The boy filed question 1 away with a satisfied look. He looked back at his problem set, and said, "Now, can you help me with question 2?"
This time, I was suspicious. I asked, "Where did you start?" He hemmed and hawed a minute, and then in response to my direct question, he admitted that he had not really done anything yet on any of the problems.
Well, that's simply unacceptable. My job as a teacher is not to sit with my students, holding their individual hands until they get questions right. My job in class is to give them the tools with which to approach problems. Then, it's my job to set up an environment in which direction is available when people get stuck. But they must first get legitimately stuck before they seek direction!
A few years into my career I simply made the blanket statement that, while I love to help people with physics problems, I will not even entertain a question unless I first see a serious written attempt.
Do you have a packed classroom during a morning or afternoon tutorial period? Do you feel like you're overburdened because you have too many students who need your help, and not enough time or energy to help them? Well, try implementing the serious written attempt rule.

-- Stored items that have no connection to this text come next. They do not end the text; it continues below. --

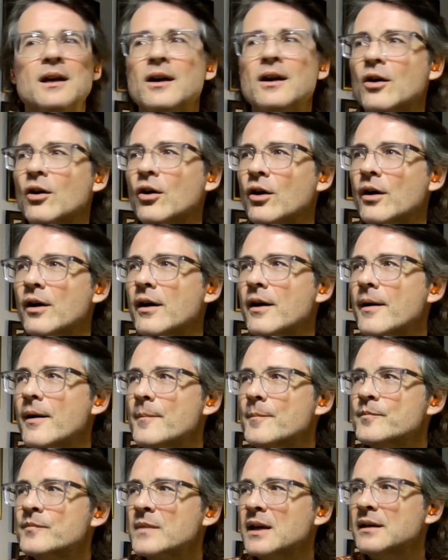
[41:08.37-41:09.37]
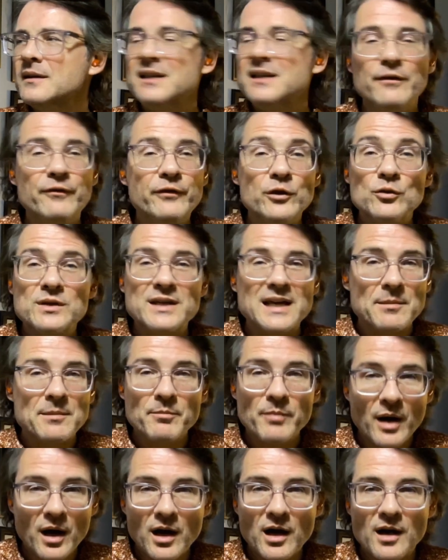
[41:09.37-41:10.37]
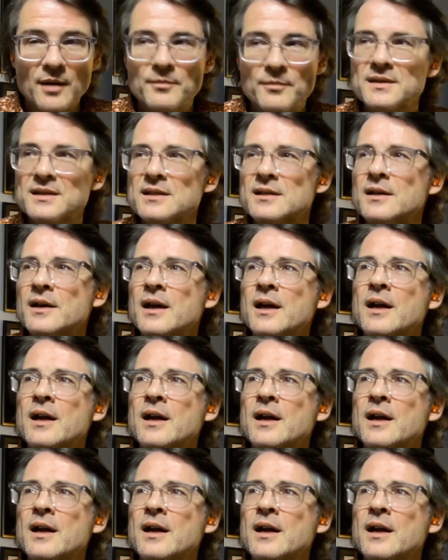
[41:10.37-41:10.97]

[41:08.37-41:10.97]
or defusing bombs,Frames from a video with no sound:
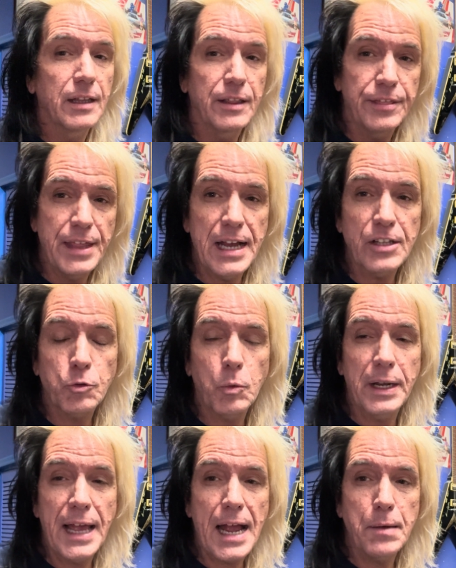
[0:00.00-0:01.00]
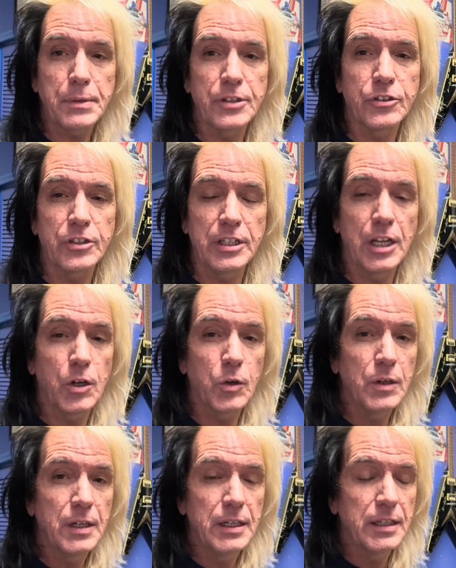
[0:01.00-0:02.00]
That's what happens.
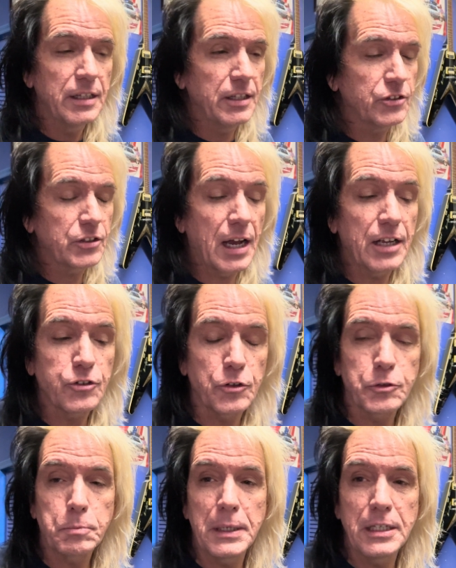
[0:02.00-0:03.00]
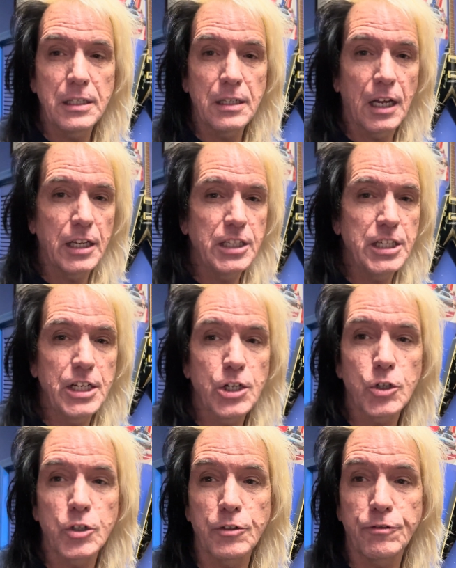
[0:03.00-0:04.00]
These guys will spend a
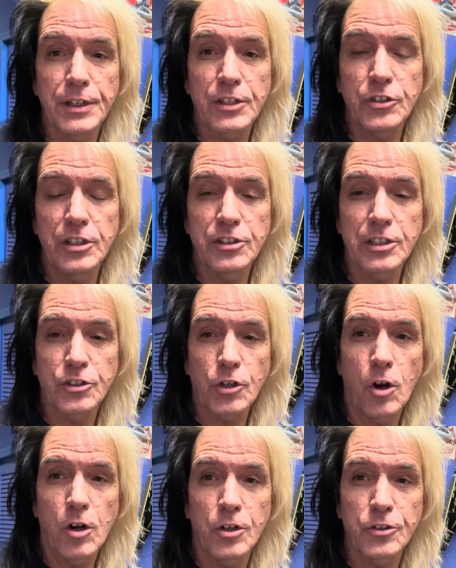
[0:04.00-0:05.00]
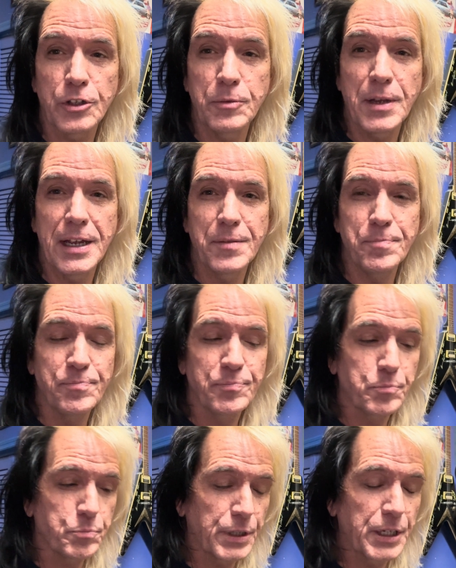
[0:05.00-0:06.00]
year to fix these guitars and
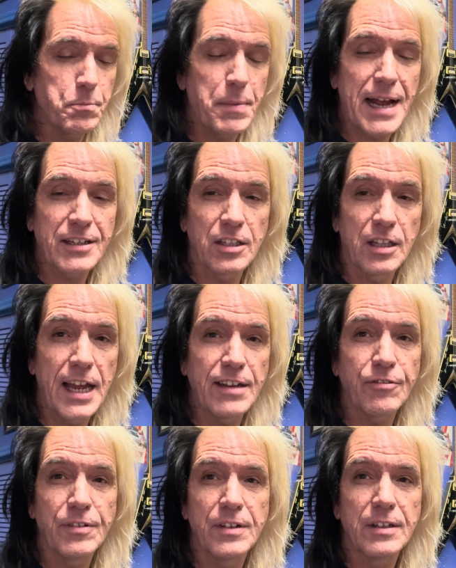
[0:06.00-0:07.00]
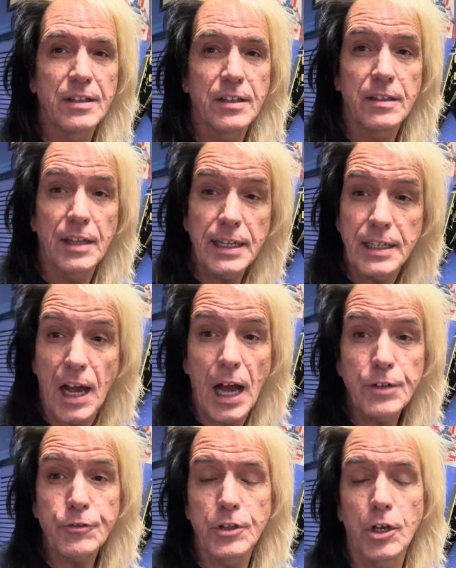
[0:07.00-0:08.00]
bring them back to life. Thank
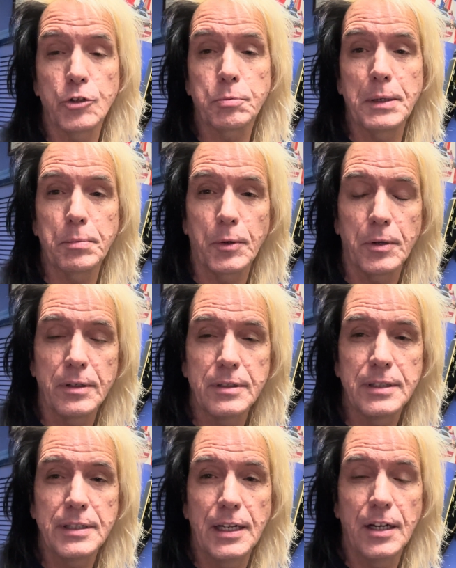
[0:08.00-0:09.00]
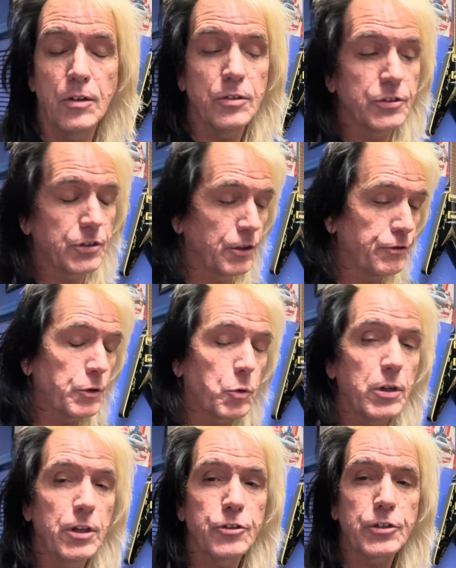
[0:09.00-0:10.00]
God for those people. So if you're one
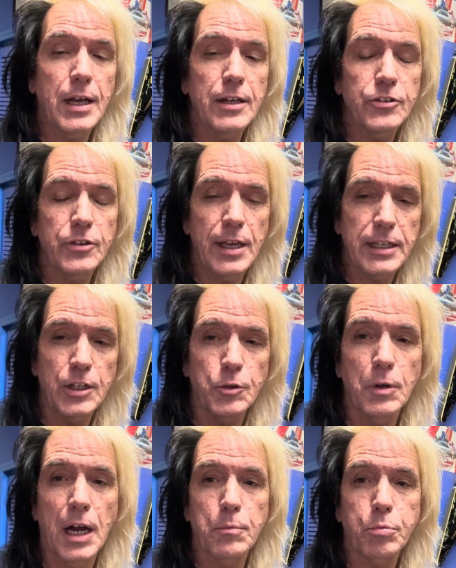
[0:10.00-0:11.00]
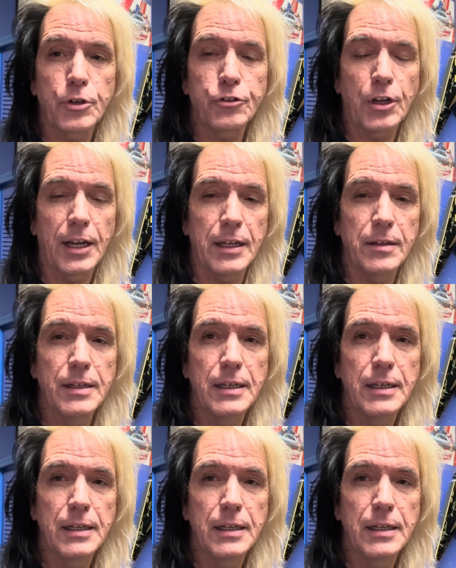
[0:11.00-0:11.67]
of those guys, thank you. I appreciate it.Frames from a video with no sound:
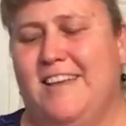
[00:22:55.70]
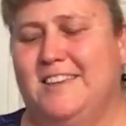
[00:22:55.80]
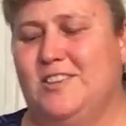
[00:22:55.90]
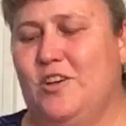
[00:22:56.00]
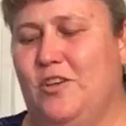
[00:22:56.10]

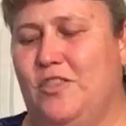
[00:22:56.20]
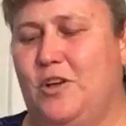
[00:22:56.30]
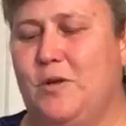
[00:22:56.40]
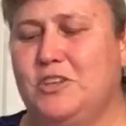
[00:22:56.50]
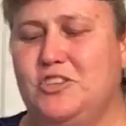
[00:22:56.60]
So the
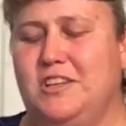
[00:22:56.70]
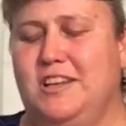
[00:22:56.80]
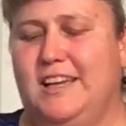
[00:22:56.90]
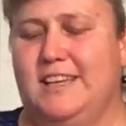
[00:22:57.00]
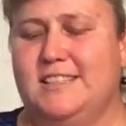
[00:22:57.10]
question
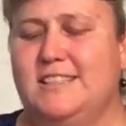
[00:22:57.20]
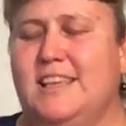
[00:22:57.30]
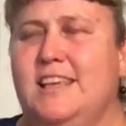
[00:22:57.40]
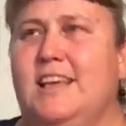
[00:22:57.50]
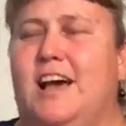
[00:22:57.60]
is,
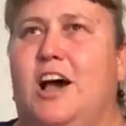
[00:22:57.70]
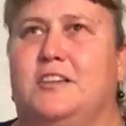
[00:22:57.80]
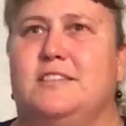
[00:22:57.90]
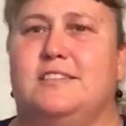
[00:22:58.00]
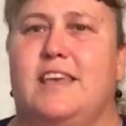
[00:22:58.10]
on a
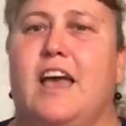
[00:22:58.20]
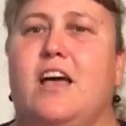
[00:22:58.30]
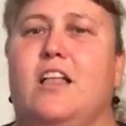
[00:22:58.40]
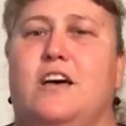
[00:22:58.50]
scale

I guarantee that the number of people who think they need your help will be cut in half; and, the time you need to spend to help each person will also be cut in half, because everyone asking for assistance is thoroughly familiar with the problem already.
Then the next step is to make anyone you help use their newfound knowledge to help the next student who asks: "I'm glad you asked that, George. Billy just asked me the same question... Billy, could you explain that issue to George while I help Mike on this other problem? Thanks!"